First published: January 13, 2025
Last revised: January 21, 2025

Let's define a state space for consciousness where the states are the collection of qualia experienced by a conscious being. This state space is large but finite, because when qualia are too similar they become indistinguishale, so there is a minimum state space volume and a topology.

I think one of two options has to be true: either the state space of consciousness somehow tracks the state space of the physical constitutents of the brain (its molecules, cells and so on), or it adds to it. And I think there may be a thermodynamic argument for testing this second hypothesis.

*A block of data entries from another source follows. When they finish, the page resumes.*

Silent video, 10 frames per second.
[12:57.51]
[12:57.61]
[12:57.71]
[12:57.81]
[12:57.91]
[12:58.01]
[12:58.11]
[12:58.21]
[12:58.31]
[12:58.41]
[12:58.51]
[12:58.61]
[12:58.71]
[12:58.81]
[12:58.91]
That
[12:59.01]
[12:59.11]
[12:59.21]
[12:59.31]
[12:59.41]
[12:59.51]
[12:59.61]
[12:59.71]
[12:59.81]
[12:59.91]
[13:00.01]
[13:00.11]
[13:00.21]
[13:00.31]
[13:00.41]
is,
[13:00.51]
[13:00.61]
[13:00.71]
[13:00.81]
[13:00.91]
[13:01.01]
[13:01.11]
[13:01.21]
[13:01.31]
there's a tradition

You can always assign a probability distribution over the state space of a system, which depends on what you know about it. The max entropy principle helps with this assignment. To reduce the entropy of the probability distribution you need to either measure the system and extract information or act on the system and change its state, for instance to ensure that it will always end up in the same state space volume (which is a non-reversible transformation). To do the latter you need to pay a price in terms of some conserved quantity like energy or momentum, etc. Also, the entropy that you extract needs to end up somewhere. This is essentially Landauer's principle.

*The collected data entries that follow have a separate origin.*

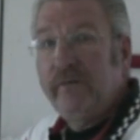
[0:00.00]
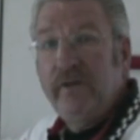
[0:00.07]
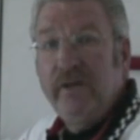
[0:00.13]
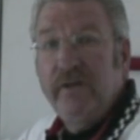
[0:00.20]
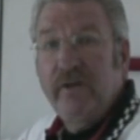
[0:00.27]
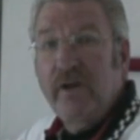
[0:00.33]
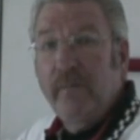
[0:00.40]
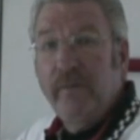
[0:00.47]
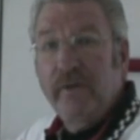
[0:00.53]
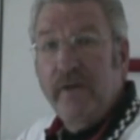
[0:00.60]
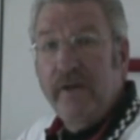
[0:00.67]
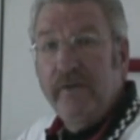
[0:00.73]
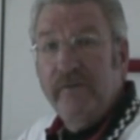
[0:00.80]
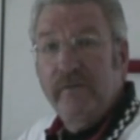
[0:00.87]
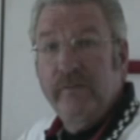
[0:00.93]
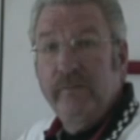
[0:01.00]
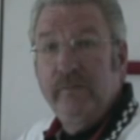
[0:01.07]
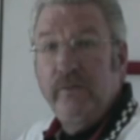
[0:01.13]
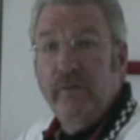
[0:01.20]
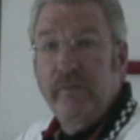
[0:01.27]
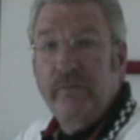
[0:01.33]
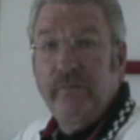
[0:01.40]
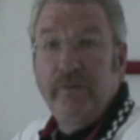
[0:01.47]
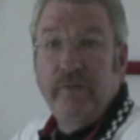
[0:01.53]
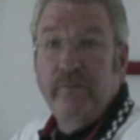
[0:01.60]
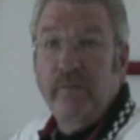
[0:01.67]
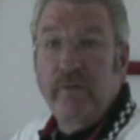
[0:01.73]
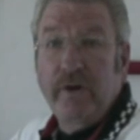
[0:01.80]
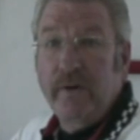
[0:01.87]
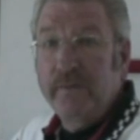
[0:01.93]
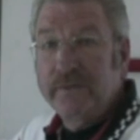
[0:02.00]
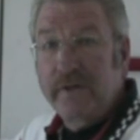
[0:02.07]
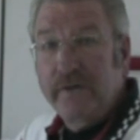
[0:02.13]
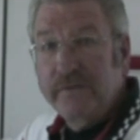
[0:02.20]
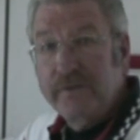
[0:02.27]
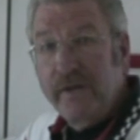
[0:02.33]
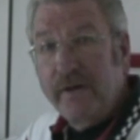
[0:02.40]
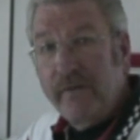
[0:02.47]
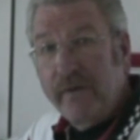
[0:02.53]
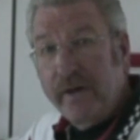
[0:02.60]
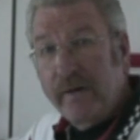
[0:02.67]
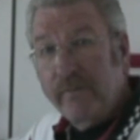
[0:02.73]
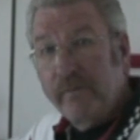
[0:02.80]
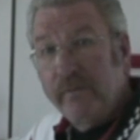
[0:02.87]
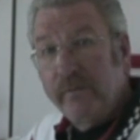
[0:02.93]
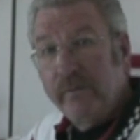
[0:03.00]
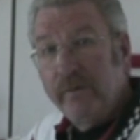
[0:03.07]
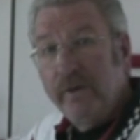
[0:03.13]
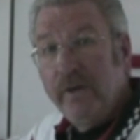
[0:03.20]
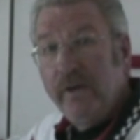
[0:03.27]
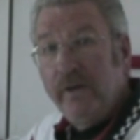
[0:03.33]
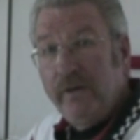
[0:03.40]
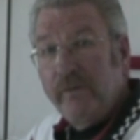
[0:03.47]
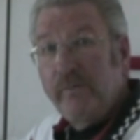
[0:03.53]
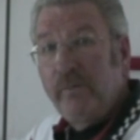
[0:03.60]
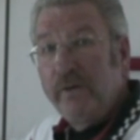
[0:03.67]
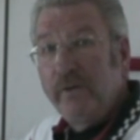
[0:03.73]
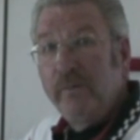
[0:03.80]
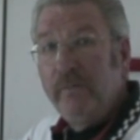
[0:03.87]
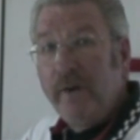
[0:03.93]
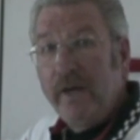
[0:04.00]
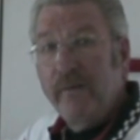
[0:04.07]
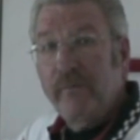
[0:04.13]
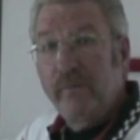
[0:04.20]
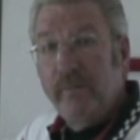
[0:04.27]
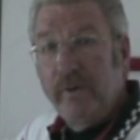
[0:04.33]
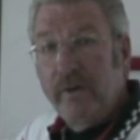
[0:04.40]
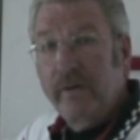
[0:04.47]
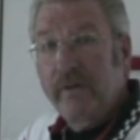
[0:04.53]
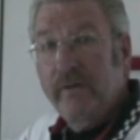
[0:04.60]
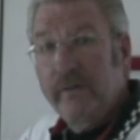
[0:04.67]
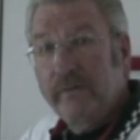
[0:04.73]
takes a couple guys, 3 or 4 hours on a Saturday afternoon. It's a pretty good bang for buck.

Maxwell's demon can lower the entropy of a probability distribution over the states of a system "for free" because the probability distribution that he assigns has a much lower entropy than the probability we can assign by only knowing macroscopic properties. This is obviously cheating, in fact the demon cannot lower the entropy of the system below that of his own distribution.

So here's the idea: by definition a being experiencing their consciousness has exact knowledge of its state, and so from their perspective they are like Maxwell's demon of their own consciousness. So can we distinguish zombies from conscious beings via some thermodynamic signature?